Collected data
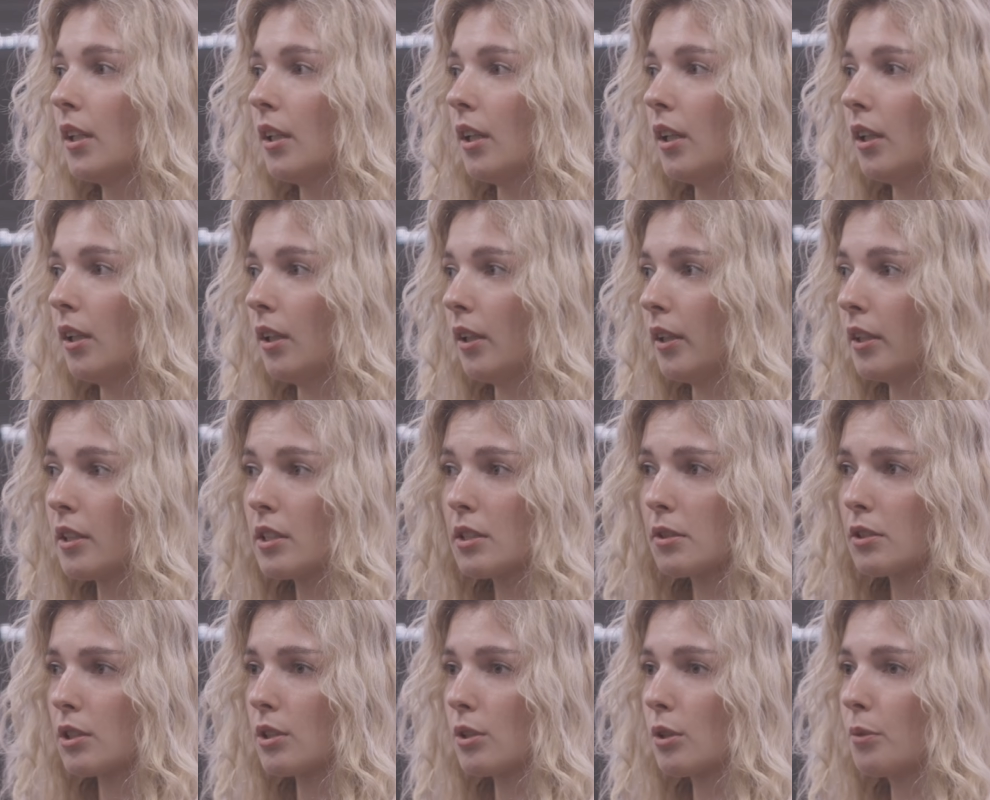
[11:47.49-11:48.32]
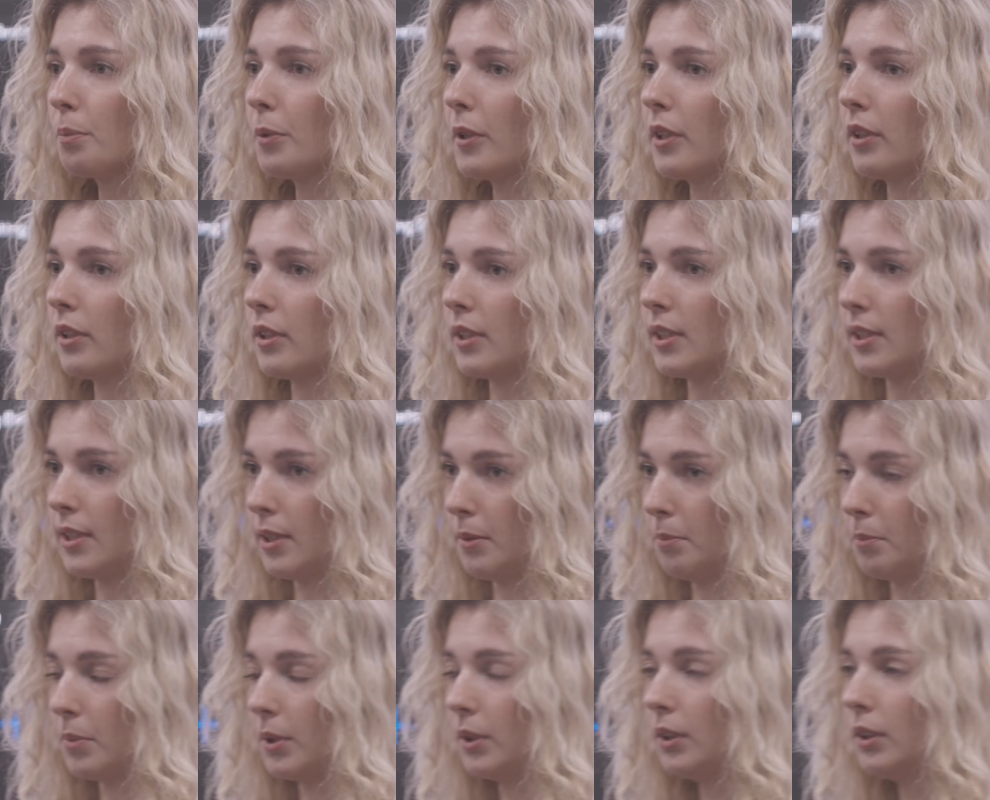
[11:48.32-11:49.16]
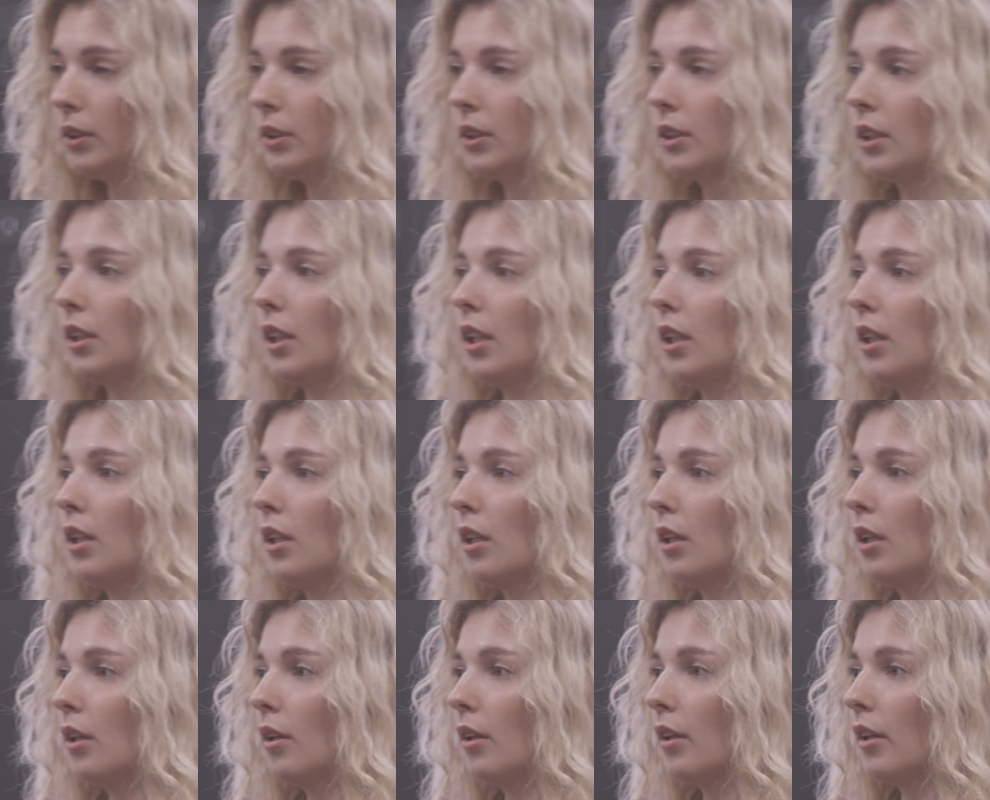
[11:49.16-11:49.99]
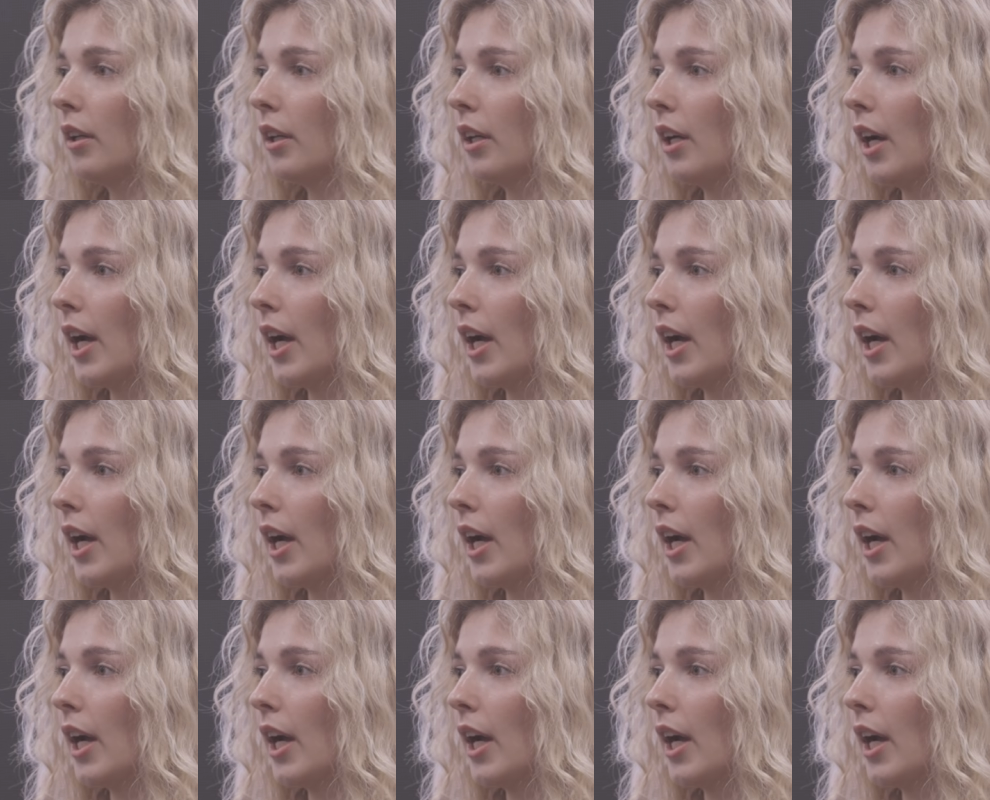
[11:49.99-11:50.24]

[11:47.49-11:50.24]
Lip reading: And it's super simple. I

- **Exercise**: In the records above, find the line that contains "[11:49.16-11:49.99]" and repeat exactly that line and all lines after it to the end. Do not include pictures.

- **Response area**:
[11:49.16-11:49.99]
[11:49.99-11:50.24]

[11:47.49-11:50.24]
Lip reading: And it's super simple. I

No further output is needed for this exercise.